While your card is set to sent 1500 packet size, cards will accept higher packet size than 1500, the limit for ipv4 is 65535.

NTU's tests are bad, his tests only asked "do you accept 1515 size packet" and succeed as limit is 65535.

In order to really check if host can handle 1515, you must ask it not to fragment it.

With fragmentation on, 192.168.0.1 should split the packet into 2 (assuming 192.168.0.1 use a 1500 MTU), without fragmentation, 192.168.0.1 will fail if its MTU is 1500, and succeed if its MTU is >=1515

Before you ask: 65535 limit - 20 (IP header) - 8 (icmp header) = 65507, that's the limit to sent an icmp packet and the reason why -s 65508 fail.
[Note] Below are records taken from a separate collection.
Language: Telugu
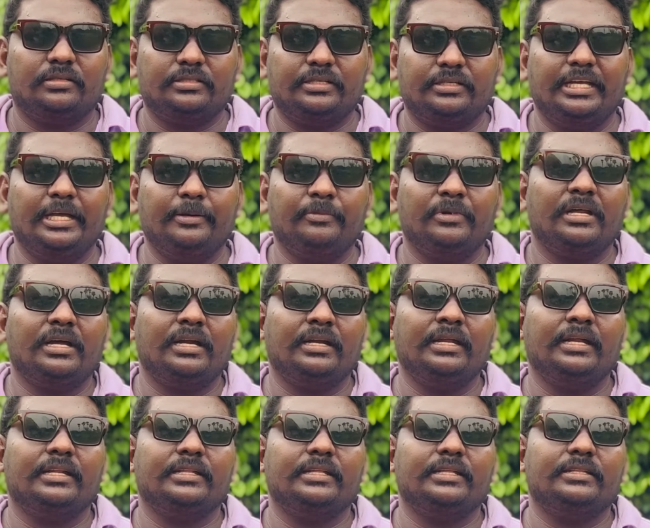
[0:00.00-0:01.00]
టీంని కానీ
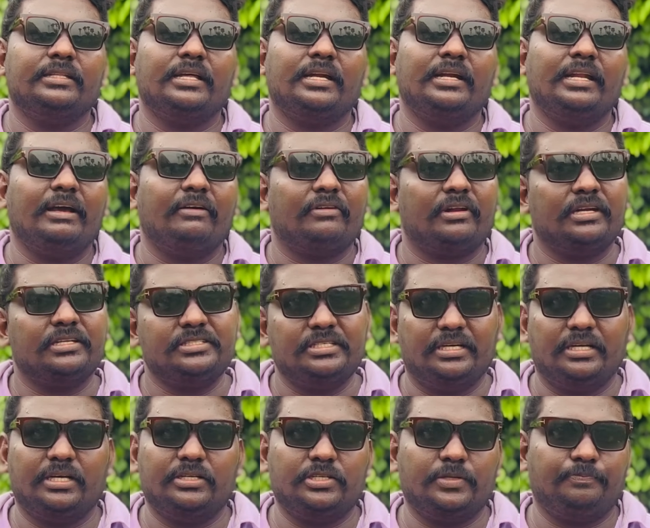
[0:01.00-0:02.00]
ఎడదీద్దారని ఎవరైనా
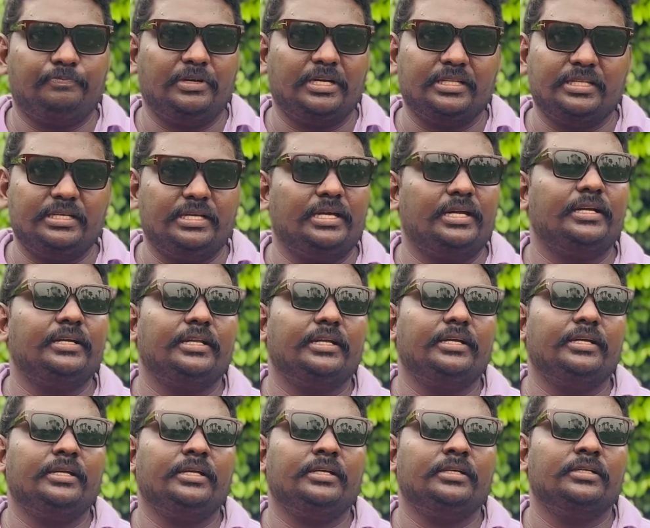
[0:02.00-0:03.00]
చెడుగా చెప్పి ఎడదీశారంటే
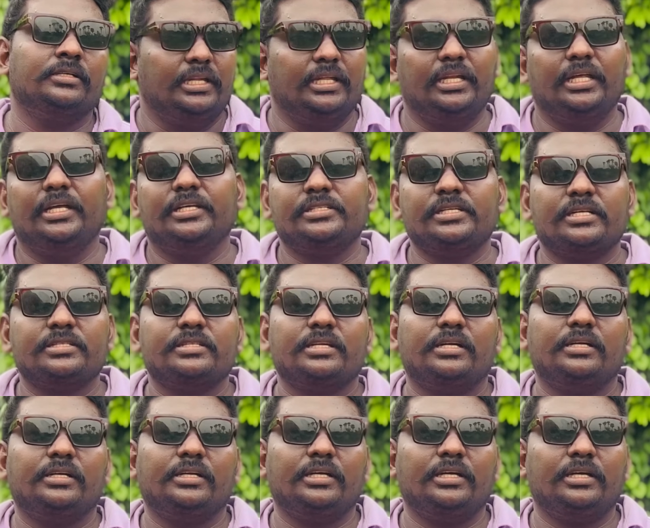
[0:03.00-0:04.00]
అండి నేను ఏం
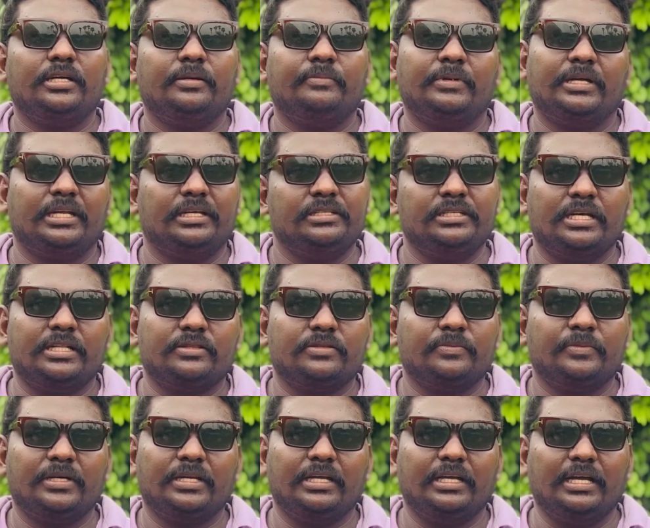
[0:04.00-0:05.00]
చేస్తానంటే మరి ఏం
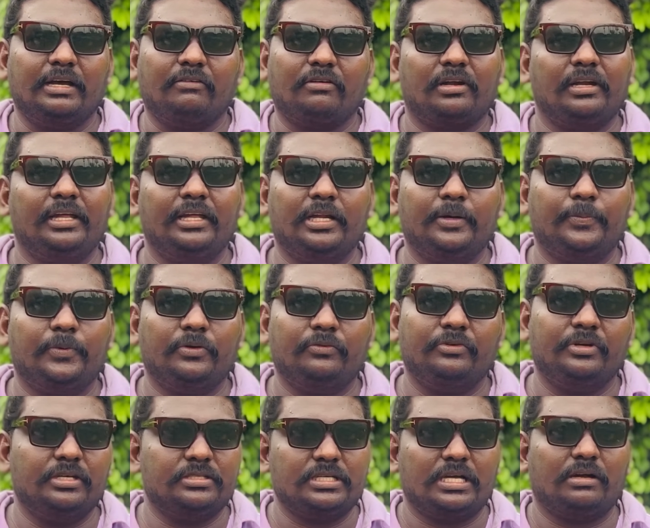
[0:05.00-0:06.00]
చేస్తాను మరి ఎవరు లేనప్పుడు
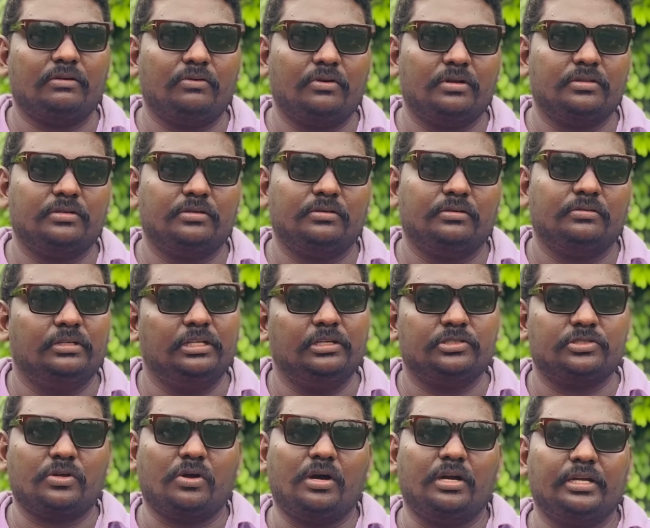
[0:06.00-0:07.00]
వీడియో సాగకూడదు నేను
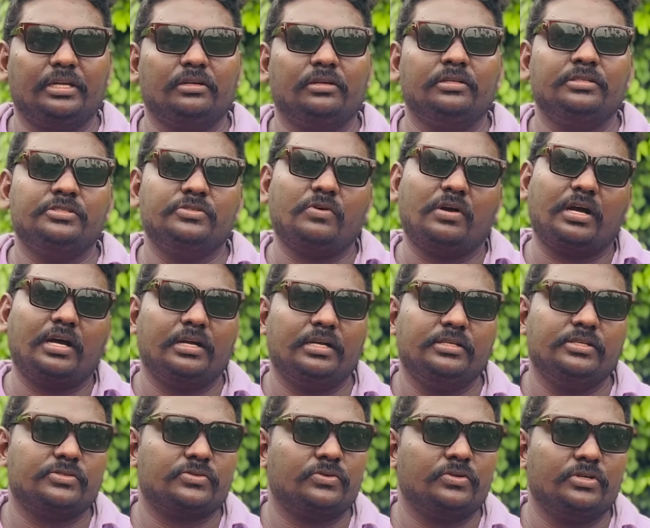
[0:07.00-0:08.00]
స్టార్టింగ్ నుంచి ఒక్కడినే
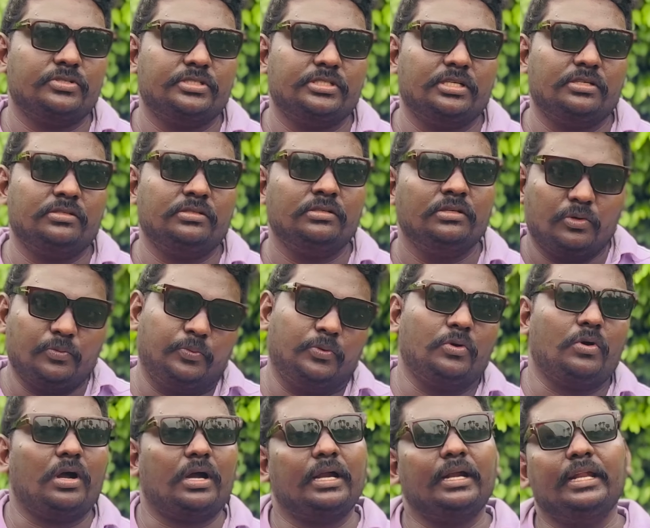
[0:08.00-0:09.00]
చేసుకుంటూ వచ్చాను ఇప్పుడు
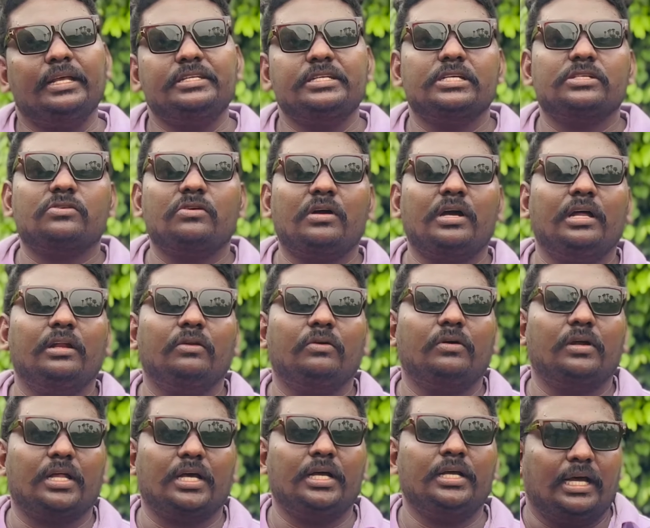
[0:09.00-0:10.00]
ఒక్కడిని చేసుకోగలను
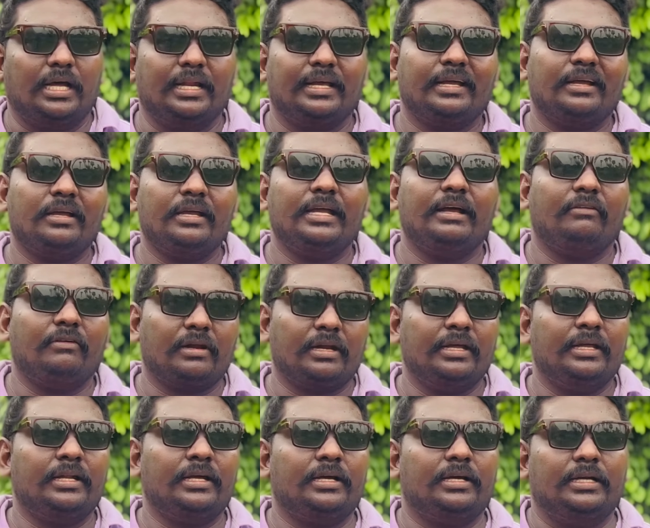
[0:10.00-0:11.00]
కూడా అలాగే
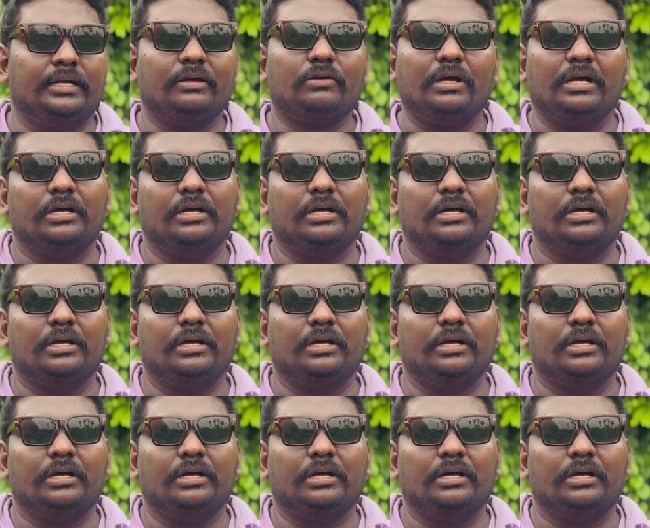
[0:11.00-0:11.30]
ఎవరినైనా అంటే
If you get the thing right, you then know a 1500 MTU without fragmentation will fail if packet size is > 1472 == 1500 - 20 - 8 too.

```
ping -c 3 -s 1515 192.168.0.100

PING 192.168.0.100 (192.168.0.100) 1515(1543) bytes of data.

1523 bytes from 192.168.0.100: icmp_seq=1 ttl=64 time=1.18 ms

1523 bytes from 192.168.0.100: icmp_seq=2 ttl=64 time=1.11 ms

1523 bytes from 192.168.0.100: icmp_seq=3 ttl=64 time=1.09 ms

--- 192.168.0.100 ping statistics ---

3 packets transmitted, 3 received, 0% packet loss, time 2002ms

rtt min/avg/max/mdev = 1.095/1.133/1.185/0.038 ms

ping -c 3 -s 1515 -M do 192.168.0.100

PING 192.168.0.100 (192.168.0.100) 1515(1543) bytes of data.

ping: local error: Message too long, mtu=1500

ping: local error: Message too long, mtu=1500

ping: local error: Message too long, mtu=1500

--- 192.168.0.100 ping statistics ---

3 packets transmitted, 0 received, +3 errors, 100% packet loss, time 1999ms

```

As i don't know where the overflow is, from what they say i think the bad scenario is :

- getting packet of 2000

- checking if packet size > your MTU and reject it, if your MTU is 2000 it will pass then

- store packet in a 1500 buffer (and BOOM buffer is too small)

People might use jumbo frames cards or fiber network card with higher MTU, so in this case, even a legit usage might crash you, because the sender also use fiber or jumbo frames.

If we assume this is the scenario of the overflow, 1500 MTU will protect you.